Daily Dose Of Jazz…
Allen Eager was born on January 10, 1927 in New York City and grew up in the Bronx. Reading by age 3, he learned to drive at the age of 9 with the help of his mother, after catching him driving a garbage truck near their hotels in the Catskill Mountains. He took clarinet lessons with David Weber of the New York Philharmonic at the age of 13 and went on to make the tenor saxophone his instrument.
When he was 15 Eager briefly played with Woody Herman and also took heroin for the first time. The next year he played in the Bobby Sherwood band, then went on to play with Sonny Dunham, Shorty Sherock, Hal McIntyre, Tommy Dorsey and John Bothwell all by 1945. After World War II he became a regular on the 52nd Street scene in New York, led his own ensemble there from 1945–47 and recorded his debut as leader for Savoy Records in 1946 with pianist Ed Finckel, bassist Bob Carter and drummer Max Roach.

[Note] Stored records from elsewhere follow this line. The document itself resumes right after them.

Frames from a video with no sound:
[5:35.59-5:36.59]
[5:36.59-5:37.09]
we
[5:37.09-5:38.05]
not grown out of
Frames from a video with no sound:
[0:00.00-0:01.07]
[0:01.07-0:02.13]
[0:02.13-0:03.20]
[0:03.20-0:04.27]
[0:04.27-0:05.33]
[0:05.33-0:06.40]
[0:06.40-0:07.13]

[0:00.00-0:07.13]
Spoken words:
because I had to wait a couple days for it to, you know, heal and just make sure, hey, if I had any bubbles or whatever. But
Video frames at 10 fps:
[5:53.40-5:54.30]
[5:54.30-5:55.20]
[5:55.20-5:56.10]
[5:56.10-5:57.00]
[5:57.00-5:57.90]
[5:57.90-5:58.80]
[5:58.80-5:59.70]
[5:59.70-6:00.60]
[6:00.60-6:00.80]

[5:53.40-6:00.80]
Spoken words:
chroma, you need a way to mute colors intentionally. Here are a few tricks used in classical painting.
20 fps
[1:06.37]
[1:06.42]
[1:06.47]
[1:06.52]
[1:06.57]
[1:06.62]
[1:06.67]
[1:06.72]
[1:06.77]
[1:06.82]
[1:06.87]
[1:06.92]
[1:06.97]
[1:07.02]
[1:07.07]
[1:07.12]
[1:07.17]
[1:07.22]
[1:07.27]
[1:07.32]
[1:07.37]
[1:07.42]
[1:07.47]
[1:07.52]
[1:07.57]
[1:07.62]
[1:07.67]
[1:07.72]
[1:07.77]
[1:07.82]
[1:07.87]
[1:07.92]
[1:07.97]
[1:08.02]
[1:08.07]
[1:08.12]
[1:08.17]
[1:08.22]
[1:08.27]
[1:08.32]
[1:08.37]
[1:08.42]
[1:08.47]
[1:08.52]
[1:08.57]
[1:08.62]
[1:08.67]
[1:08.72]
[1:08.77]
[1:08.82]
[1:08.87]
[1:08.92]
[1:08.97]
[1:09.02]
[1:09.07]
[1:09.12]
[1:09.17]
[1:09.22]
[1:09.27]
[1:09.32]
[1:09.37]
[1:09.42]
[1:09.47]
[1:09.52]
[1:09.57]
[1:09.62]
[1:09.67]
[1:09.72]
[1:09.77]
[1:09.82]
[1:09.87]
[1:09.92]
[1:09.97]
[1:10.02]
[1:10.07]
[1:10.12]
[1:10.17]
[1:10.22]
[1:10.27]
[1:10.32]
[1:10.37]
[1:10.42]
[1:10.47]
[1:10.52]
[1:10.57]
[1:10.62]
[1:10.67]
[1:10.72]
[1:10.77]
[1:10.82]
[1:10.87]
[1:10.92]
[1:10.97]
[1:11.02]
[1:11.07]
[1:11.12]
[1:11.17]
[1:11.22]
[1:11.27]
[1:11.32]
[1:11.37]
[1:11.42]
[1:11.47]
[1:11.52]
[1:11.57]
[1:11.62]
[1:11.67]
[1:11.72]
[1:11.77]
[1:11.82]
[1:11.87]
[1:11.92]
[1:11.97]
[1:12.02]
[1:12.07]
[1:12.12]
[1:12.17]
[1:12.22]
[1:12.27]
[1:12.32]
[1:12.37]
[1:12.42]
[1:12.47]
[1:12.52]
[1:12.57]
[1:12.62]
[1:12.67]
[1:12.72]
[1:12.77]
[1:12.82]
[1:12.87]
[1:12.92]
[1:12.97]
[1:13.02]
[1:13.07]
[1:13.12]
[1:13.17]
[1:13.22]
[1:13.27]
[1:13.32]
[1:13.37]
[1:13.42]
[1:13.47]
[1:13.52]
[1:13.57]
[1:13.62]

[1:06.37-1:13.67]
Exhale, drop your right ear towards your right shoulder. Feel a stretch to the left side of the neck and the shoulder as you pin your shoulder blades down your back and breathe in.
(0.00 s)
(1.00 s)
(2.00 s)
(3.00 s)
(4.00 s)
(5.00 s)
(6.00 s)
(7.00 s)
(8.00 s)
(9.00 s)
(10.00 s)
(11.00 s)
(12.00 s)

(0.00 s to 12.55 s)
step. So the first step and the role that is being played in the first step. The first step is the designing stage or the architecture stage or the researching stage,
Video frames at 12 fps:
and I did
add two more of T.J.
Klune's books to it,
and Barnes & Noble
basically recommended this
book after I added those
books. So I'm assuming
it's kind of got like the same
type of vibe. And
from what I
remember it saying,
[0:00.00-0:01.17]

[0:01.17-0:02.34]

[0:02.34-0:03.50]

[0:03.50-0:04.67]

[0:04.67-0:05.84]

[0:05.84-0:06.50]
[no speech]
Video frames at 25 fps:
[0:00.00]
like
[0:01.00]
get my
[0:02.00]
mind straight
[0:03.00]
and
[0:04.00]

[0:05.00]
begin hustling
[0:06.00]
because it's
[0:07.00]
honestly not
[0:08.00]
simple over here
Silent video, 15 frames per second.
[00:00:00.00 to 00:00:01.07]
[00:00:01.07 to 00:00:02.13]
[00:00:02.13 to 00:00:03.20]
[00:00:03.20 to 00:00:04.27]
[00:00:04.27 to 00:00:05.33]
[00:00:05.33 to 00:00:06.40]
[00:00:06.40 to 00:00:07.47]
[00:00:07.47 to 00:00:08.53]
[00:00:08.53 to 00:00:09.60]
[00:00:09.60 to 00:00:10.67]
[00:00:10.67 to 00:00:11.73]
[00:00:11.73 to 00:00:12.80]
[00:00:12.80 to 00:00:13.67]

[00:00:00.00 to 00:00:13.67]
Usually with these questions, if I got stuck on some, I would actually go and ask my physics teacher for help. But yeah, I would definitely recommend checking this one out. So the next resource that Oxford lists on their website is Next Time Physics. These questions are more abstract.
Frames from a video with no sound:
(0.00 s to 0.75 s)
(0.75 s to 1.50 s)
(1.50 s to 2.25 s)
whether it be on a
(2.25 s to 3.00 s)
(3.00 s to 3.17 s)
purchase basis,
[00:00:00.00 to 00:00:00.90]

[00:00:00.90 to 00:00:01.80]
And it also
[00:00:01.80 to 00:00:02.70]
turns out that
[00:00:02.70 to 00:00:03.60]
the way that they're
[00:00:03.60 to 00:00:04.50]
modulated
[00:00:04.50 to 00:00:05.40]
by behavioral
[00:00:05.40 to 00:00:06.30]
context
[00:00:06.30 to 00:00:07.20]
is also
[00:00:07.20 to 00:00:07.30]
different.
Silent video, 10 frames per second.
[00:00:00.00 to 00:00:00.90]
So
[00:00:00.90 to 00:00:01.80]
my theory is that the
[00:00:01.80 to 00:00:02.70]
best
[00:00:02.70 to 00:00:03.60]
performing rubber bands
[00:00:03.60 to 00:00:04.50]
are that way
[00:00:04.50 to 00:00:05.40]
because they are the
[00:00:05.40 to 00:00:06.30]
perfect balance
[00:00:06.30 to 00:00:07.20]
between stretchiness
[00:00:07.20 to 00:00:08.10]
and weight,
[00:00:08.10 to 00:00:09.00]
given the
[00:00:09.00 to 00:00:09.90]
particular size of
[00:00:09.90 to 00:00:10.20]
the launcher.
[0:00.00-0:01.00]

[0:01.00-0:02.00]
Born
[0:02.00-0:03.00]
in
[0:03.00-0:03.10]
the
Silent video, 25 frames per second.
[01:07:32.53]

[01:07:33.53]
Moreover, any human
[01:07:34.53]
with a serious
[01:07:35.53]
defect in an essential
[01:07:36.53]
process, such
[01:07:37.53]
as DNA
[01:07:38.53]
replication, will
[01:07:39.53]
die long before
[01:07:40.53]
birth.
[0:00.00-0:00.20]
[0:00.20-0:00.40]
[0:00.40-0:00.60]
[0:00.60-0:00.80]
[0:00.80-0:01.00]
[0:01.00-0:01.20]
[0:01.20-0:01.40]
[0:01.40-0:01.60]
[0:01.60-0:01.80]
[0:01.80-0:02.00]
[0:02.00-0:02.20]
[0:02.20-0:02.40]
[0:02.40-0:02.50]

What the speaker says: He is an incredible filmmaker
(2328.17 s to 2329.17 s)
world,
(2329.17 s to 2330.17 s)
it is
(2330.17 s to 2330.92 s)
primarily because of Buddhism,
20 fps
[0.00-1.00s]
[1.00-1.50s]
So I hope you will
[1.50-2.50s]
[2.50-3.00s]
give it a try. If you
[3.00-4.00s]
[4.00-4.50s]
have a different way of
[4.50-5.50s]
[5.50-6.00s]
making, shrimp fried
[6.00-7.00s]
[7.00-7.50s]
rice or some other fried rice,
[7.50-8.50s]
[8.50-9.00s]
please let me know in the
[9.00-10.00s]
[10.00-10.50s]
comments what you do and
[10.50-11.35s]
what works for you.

Influenced by the playing of Lester Young, he was in good company with his contemporaries Zoot Sims, Stan Getz, Al Cohn and others. He adopted the musical forms pioneered in bebop but also adopted the drug dependency of a lot of the bebop players in the 1940s. As a white saxophonist of the time, Eager was a member of several bands led by black musicians including Coleman Hawkins, Fats Navarro, Charlie Parker, Red Rodney and Tadd Dameron by 1950.
During the Fifties he played with Gerry Mulligan, Terry Gibbs, Buddy Rich and Howard McGhee. He lived and performed in Paris from 1956-1957, returned to the States and recorded his last session for the next 25 years, The Gerry Mulligan Songbook with Mulligan leading. He essentially retired from jazz and while dealing with his own drug addiction did appear in Jack Kerouac’s 1958 book The Subterraneans as the character Roger Beloit. Allen went on to pursue other activities such as skiing, auto racing, and LSD experimentation with Timothy Leary. After several notable racing finishes at Sebring and Europe in 1963 a crash left him with broken bones.
He occasionally dabbled in music again, playing alto saxophone with Charles Mingus, Frank Zappa, recorded a 1982 Uptown Records session titled Renaissance. He toured with Dizzy Gillespie and Chet Baker and played in England. Tenor and alto saxophonist Allen Eager passed away from liver cancer on April 13, 2003 in Daytona Beach, Florida.